**WHAT THE TASK REQUIRES**: Please give back each line of the material unchanged, but without the images.

***

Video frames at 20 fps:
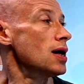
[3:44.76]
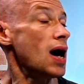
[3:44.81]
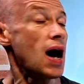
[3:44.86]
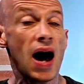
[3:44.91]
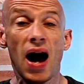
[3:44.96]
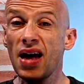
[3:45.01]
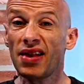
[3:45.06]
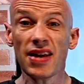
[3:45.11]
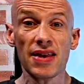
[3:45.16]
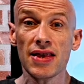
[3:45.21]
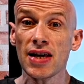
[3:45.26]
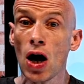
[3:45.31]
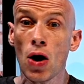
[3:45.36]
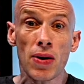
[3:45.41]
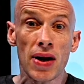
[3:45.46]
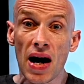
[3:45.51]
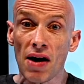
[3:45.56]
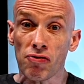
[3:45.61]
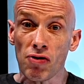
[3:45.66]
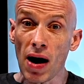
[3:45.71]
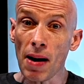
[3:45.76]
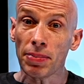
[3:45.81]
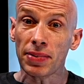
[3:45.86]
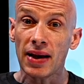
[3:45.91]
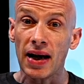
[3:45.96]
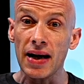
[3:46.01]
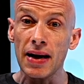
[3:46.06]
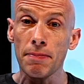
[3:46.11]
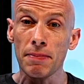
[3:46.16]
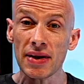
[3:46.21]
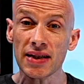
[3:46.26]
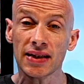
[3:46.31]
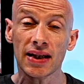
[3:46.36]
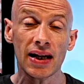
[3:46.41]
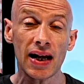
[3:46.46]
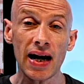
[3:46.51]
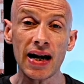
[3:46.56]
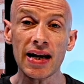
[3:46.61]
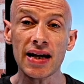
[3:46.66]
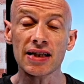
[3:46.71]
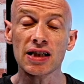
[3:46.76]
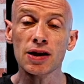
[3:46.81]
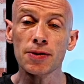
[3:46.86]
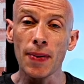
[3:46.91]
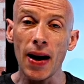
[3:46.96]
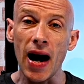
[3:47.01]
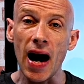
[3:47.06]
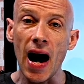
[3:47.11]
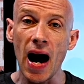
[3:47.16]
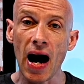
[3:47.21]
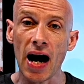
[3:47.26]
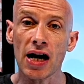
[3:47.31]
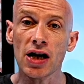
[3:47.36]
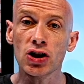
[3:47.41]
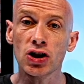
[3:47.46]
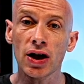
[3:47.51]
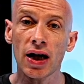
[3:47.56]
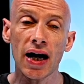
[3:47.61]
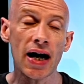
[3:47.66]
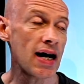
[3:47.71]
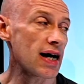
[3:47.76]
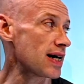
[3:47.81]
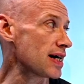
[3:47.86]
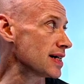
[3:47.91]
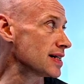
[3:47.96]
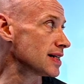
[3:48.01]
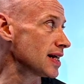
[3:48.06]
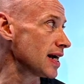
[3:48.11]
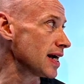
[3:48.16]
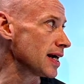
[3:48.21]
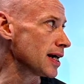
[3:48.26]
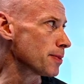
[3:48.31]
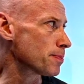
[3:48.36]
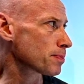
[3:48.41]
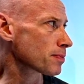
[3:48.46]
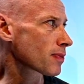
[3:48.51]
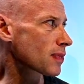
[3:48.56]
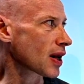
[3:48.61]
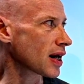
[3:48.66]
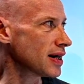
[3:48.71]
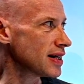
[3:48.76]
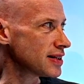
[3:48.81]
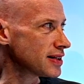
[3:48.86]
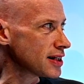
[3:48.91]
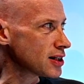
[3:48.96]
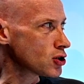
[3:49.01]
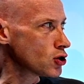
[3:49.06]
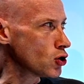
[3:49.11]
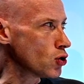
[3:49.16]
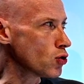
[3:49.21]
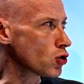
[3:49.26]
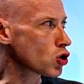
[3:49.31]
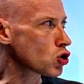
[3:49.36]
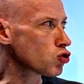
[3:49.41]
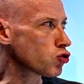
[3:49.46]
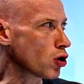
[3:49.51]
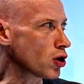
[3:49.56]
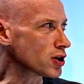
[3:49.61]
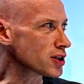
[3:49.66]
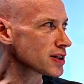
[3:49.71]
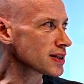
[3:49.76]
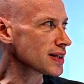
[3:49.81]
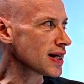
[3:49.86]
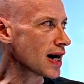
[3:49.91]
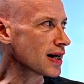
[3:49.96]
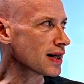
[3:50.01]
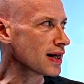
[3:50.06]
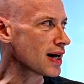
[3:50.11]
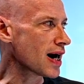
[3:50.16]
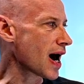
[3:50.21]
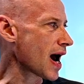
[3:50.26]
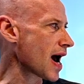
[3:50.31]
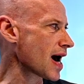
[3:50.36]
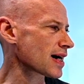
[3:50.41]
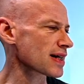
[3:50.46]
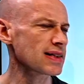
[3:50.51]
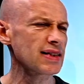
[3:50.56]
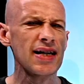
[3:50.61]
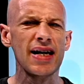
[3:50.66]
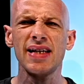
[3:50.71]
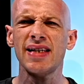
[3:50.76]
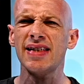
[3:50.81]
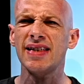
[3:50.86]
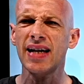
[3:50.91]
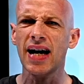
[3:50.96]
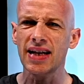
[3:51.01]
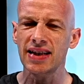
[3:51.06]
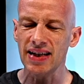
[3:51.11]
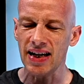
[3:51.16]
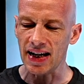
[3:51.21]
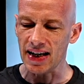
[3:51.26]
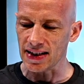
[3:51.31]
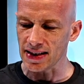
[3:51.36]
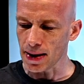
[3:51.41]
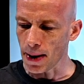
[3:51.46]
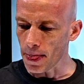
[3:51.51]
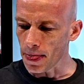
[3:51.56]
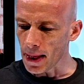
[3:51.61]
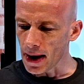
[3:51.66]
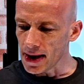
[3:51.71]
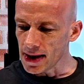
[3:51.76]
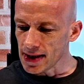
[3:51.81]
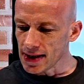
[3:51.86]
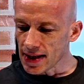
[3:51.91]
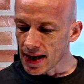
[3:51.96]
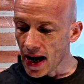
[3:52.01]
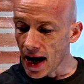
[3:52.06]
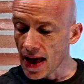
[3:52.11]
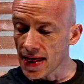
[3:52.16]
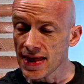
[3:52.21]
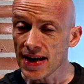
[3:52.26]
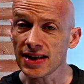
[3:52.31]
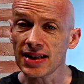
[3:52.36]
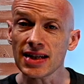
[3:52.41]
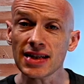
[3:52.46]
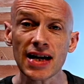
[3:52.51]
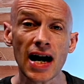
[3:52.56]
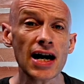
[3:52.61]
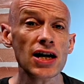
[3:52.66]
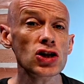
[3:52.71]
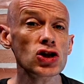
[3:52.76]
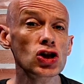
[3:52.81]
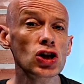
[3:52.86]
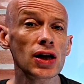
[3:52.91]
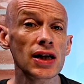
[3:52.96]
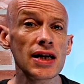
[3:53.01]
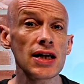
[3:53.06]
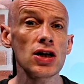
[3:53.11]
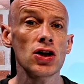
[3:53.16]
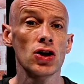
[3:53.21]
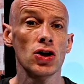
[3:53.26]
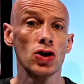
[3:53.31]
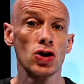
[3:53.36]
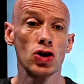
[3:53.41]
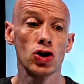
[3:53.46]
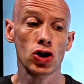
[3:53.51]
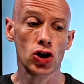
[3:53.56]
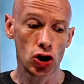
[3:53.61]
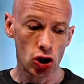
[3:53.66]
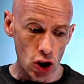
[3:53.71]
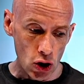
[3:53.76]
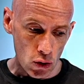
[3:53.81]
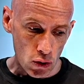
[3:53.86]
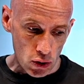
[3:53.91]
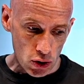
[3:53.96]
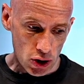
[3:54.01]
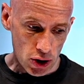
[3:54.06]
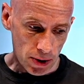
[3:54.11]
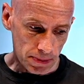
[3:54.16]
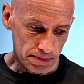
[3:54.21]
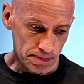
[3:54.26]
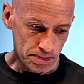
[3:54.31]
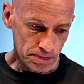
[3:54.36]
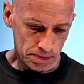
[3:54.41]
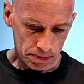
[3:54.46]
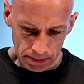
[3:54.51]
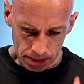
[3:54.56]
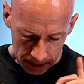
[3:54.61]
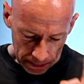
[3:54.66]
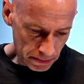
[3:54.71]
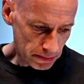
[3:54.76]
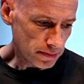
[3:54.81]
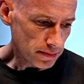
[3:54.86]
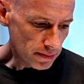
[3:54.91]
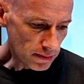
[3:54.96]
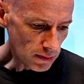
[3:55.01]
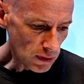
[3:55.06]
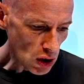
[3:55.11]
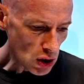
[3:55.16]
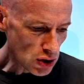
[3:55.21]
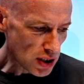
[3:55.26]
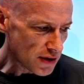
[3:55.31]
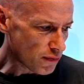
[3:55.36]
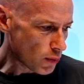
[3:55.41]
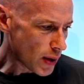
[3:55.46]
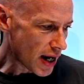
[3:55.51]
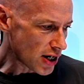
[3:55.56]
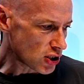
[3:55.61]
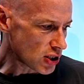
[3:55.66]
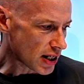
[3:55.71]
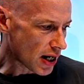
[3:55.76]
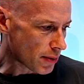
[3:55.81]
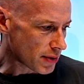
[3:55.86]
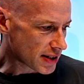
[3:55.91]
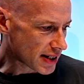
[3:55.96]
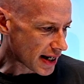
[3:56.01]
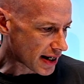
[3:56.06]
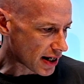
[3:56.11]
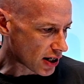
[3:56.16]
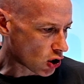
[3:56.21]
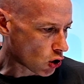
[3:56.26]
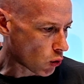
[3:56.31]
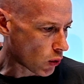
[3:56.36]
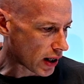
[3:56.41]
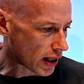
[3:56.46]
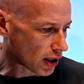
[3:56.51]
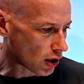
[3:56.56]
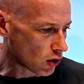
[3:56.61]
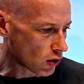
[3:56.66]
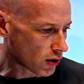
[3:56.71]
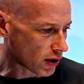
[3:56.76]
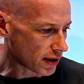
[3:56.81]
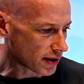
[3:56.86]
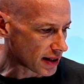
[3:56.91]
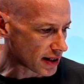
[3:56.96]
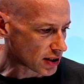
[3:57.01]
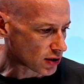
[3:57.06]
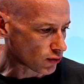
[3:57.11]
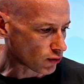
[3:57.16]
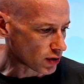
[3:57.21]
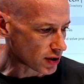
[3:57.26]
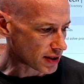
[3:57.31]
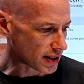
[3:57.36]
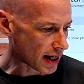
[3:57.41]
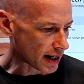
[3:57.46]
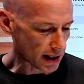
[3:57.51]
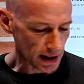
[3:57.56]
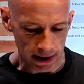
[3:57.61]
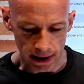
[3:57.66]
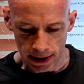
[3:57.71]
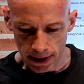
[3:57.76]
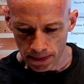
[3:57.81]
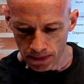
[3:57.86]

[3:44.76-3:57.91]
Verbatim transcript: And then the only other update, miscellaneous, is about Azure AD. And it's this new cross-tenant access settings. And this is actually huge. So if we actually go and take a quick look at this for a second,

***

**EXERCISE OUTPUT**:
Video frames at 20 fps:
[3:44.76]
[3:44.81]
[3:44.86]
[3:44.91]
[3:44.96]
[3:45.01]
[3:45.06]
[3:45.11]
[3:45.16]
[3:45.21]
[3:45.26]
[3:45.31]
[3:45.36]
[3:45.41]
[3:45.46]
[3:45.51]
[3:45.56]
[3:45.61]
[3:45.66]
[3:45.71]
[3:45.76]
[3:45.81]
[3:45.86]
[3:45.91]
[3:45.96]
[3:46.01]
[3:46.06]
[3:46.11]
[3:46.16]
[3:46.21]
[3:46.26]
[3:46.31]
[3:46.36]
[3:46.41]
[3:46.46]
[3:46.51]
[3:46.56]
[3:46.61]
[3:46.66]
[3:46.71]
[3:46.76]
[3:46.81]
[3:46.86]
[3:46.91]
[3:46.96]
[3:47.01]
[3:47.06]
[3:47.11]
[3:47.16]
[3:47.21]
[3:47.26]
[3:47.31]
[3:47.36]
[3:47.41]
[3:47.46]
[3:47.51]
[3:47.56]
[3:47.61]
[3:47.66]
[3:47.71]
[3:47.76]
[3:47.81]
[3:47.86]
[3:47.91]
[3:47.96]
[3:48.01]
[3:48.06]
[3:48.11]
[3:48.16]
[3:48.21]
[3:48.26]
[3:48.31]
[3:48.36]
[3:48.41]
[3:48.46]
[3:48.51]
[3:48.56]
[3:48.61]
[3:48.66]
[3:48.71]
[3:48.76]
[3:48.81]
[3:48.86]
[3:48.91]
[3:48.96]
[3:49.01]
[3:49.06]
[3:49.11]
[3:49.16]
[3:49.21]
[3:49.26]
[3:49.31]
[3:49.36]
[3:49.41]
[3:49.46]
[3:49.51]
[3:49.56]
[3:49.61]
[3:49.66]
[3:49.71]
[3:49.76]
[3:49.81]
[3:49.86]
[3:49.91]
[3:49.96]
[3:50.01]
[3:50.06]
[3:50.11]
[3:50.16]
[3:50.21]
[3:50.26]
[3:50.31]
[3:50.36]
[3:50.41]
[3:50.46]
[3:50.51]
[3:50.56]
[3:50.61]
[3:50.66]
[3:50.71]
[3:50.76]
[3:50.81]
[3:50.86]
[3:50.91]
[3:50.96]
[3:51.01]
[3:51.06]
[3:51.11]
[3:51.16]
[3:51.21]
[3:51.26]
[3:51.31]
[3:51.36]
[3:51.41]
[3:51.46]
[3:51.51]
[3:51.56]
[3:51.61]
[3:51.66]
[3:51.71]
[3:51.76]
[3:51.81]
[3:51.86]
[3:51.91]
[3:51.96]
[3:52.01]
[3:52.06]
[3:52.11]
[3:52.16]
[3:52.21]
[3:52.26]
[3:52.31]
[3:52.36]
[3:52.41]
[3:52.46]
[3:52.51]
[3:52.56]
[3:52.61]
[3:52.66]
[3:52.71]
[3:52.76]
[3:52.81]
[3:52.86]
[3:52.91]
[3:52.96]
[3:53.01]
[3:53.06]
[3:53.11]
[3:53.16]
[3:53.21]
[3:53.26]
[3:53.31]
[3:53.36]
[3:53.41]
[3:53.46]
[3:53.51]
[3:53.56]
[3:53.61]
[3:53.66]
[3:53.71]
[3:53.76]
[3:53.81]
[3:53.86]
[3:53.91]
[3:53.96]
[3:54.01]
[3:54.06]
[3:54.11]
[3:54.16]
[3:54.21]
[3:54.26]
[3:54.31]
[3:54.36]
[3:54.41]
[3:54.46]
[3:54.51]
[3:54.56]
[3:54.61]
[3:54.66]
[3:54.71]
[3:54.76]
[3:54.81]
[3:54.86]
[3:54.91]
[3:54.96]
[3:55.01]
[3:55.06]
[3:55.11]
[3:55.16]
[3:55.21]
[3:55.26]
[3:55.31]
[3:55.36]
[3:55.41]
[3:55.46]
[3:55.51]
[3:55.56]
[3:55.61]
[3:55.66]
[3:55.71]
[3:55.76]
[3:55.81]
[3:55.86]
[3:55.91]
[3:55.96]
[3:56.01]
[3:56.06]
[3:56.11]
[3:56.16]
[3:56.21]
[3:56.26]
[3:56.31]
[3:56.36]
[3:56.41]
[3:56.46]
[3:56.51]
[3:56.56]
[3:56.61]
[3:56.66]
[3:56.71]
[3:56.76]
[3:56.81]
[3:56.86]
[3:56.91]
[3:56.96]
[3:57.01]
[3:57.06]
[3:57.11]
[3:57.16]
[3:57.21]
[3:57.26]
[3:57.31]
[3:57.36]
[3:57.41]
[3:57.46]
[3:57.51]
[3:57.56]
[3:57.61]
[3:57.66]
[3:57.71]
[3:57.76]
[3:57.81]
[3:57.86]

[3:44.76-3:57.91]
Verbatim transcript: And then the only other update, miscellaneous, is about Azure AD. And it's this new cross-tenant access settings. And this is actually huge. So if we actually go and take a quick look at this for a second,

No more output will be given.